* **Aim of the task**:
Only the pictures are dropped. Restate each line below word for word.

* **Material for the task**:
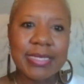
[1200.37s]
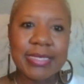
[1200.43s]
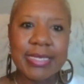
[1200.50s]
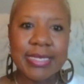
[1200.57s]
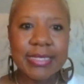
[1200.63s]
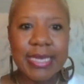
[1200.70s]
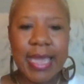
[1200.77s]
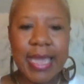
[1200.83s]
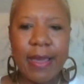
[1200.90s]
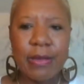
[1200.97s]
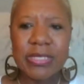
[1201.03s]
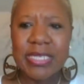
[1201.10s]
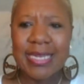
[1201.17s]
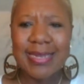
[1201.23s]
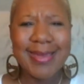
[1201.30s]
and
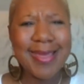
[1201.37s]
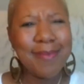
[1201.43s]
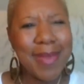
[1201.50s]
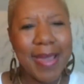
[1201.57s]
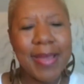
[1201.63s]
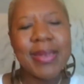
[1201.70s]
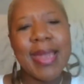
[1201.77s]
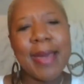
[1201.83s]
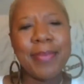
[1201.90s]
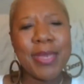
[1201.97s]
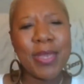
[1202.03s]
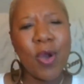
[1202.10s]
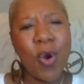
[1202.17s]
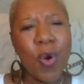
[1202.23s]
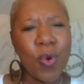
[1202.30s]
discounts. And it might not
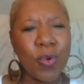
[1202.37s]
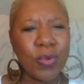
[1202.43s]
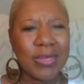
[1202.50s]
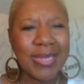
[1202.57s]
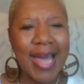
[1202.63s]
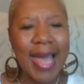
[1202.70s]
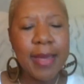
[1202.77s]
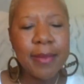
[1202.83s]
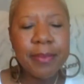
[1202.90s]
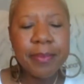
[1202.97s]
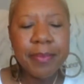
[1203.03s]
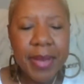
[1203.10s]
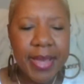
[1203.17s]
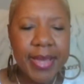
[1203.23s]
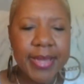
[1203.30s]
be a whole lot,
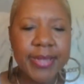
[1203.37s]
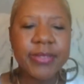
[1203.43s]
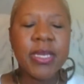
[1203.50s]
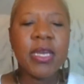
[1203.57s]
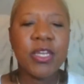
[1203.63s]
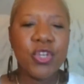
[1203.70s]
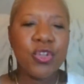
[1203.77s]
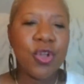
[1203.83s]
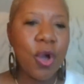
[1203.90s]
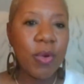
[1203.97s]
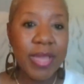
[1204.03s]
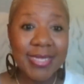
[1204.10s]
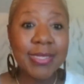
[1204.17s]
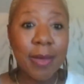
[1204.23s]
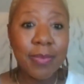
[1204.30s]
but
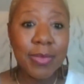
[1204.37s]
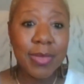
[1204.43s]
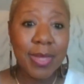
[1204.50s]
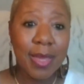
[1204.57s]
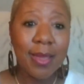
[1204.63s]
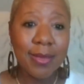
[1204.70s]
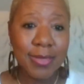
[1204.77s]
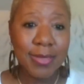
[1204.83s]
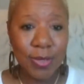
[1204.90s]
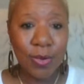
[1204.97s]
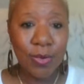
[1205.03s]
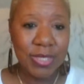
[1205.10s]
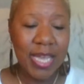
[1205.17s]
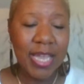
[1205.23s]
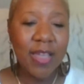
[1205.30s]
it's something.
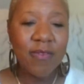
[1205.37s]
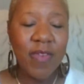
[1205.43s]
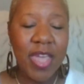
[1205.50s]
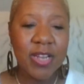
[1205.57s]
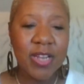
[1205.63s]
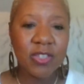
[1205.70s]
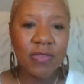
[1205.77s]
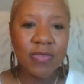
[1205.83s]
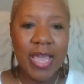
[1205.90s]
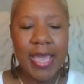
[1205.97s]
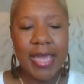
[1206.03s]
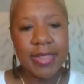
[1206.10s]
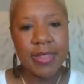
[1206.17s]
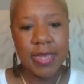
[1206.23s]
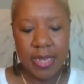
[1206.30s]
So take advantage of that.
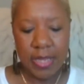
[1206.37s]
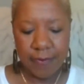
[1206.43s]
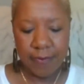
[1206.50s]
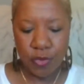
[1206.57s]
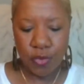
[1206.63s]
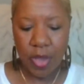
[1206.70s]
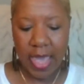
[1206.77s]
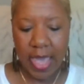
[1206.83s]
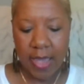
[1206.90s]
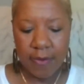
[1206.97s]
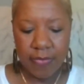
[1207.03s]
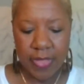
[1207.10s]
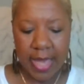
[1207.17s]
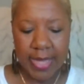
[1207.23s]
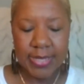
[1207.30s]
And then if you
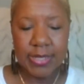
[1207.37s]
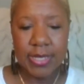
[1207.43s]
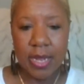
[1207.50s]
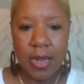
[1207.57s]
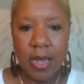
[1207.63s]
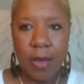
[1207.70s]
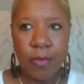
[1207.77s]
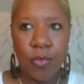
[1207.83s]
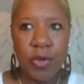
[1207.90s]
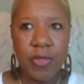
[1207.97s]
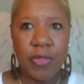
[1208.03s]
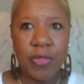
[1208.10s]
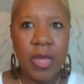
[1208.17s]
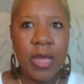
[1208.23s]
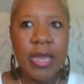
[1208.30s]
have that set up with
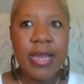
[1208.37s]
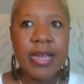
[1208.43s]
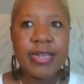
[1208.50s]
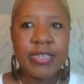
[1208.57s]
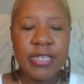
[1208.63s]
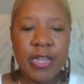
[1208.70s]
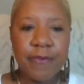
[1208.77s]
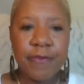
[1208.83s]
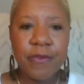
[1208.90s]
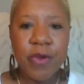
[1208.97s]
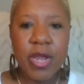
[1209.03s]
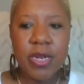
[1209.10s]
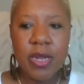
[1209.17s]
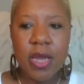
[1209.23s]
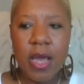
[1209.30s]

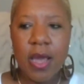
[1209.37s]
different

* **Answer area**:
[1200.37s]
[1200.43s]
[1200.50s]
[1200.57s]
[1200.63s]
[1200.70s]
[1200.77s]
[1200.83s]
[1200.90s]
[1200.97s]
[1201.03s]
[1201.10s]
[1201.17s]
[1201.23s]
[1201.30s]
and
[1201.37s]
[1201.43s]
[1201.50s]
[1201.57s]
[1201.63s]
[1201.70s]
[1201.77s]
[1201.83s]
[1201.90s]
[1201.97s]
[1202.03s]
[1202.10s]
[1202.17s]
[1202.23s]
[1202.30s]
discounts. And it might not
[1202.37s]
[1202.43s]
[1202.50s]
[1202.57s]
[1202.63s]
[1202.70s]
[1202.77s]
[1202.83s]
[1202.90s]
[1202.97s]
[1203.03s]
[1203.10s]
[1203.17s]
[1203.23s]
[1203.30s]
be a whole lot,
[1203.37s]
[1203.43s]
[1203.50s]
[1203.57s]
[1203.63s]
[1203.70s]
[1203.77s]
[1203.83s]
[1203.90s]
[1203.97s]
[1204.03s]
[1204.10s]
[1204.17s]
[1204.23s]
[1204.30s]
but
[1204.37s]
[1204.43s]
[1204.50s]
[1204.57s]
[1204.63s]
[1204.70s]
[1204.77s]
[1204.83s]
[1204.90s]
[1204.97s]
[1205.03s]
[1205.10s]
[1205.17s]
[1205.23s]
[1205.30s]
it's something.
[1205.37s]
[1205.43s]
[1205.50s]
[1205.57s]
[1205.63s]
[1205.70s]
[1205.77s]
[1205.83s]
[1205.90s]
[1205.97s]
[1206.03s]
[1206.10s]
[1206.17s]
[1206.23s]
[1206.30s]
So take advantage of that.
[1206.37s]
[1206.43s]
[1206.50s]
[1206.57s]
[1206.63s]
[1206.70s]
[1206.77s]
[1206.83s]
[1206.90s]
[1206.97s]
[1207.03s]
[1207.10s]
[1207.17s]
[1207.23s]
[1207.30s]
And then if you
[1207.37s]
[1207.43s]
[1207.50s]
[1207.57s]
[1207.63s]
[1207.70s]
[1207.77s]
[1207.83s]
[1207.90s]
[1207.97s]
[1208.03s]
[1208.10s]
[1208.17s]
[1208.23s]
[1208.30s]
have that set up with
[1208.37s]
[1208.43s]
[1208.50s]
[1208.57s]
[1208.63s]
[1208.70s]
[1208.77s]
[1208.83s]
[1208.90s]
[1208.97s]
[1209.03s]
[1209.10s]
[1209.17s]
[1209.23s]
[1209.30s]

[1209.37s]
different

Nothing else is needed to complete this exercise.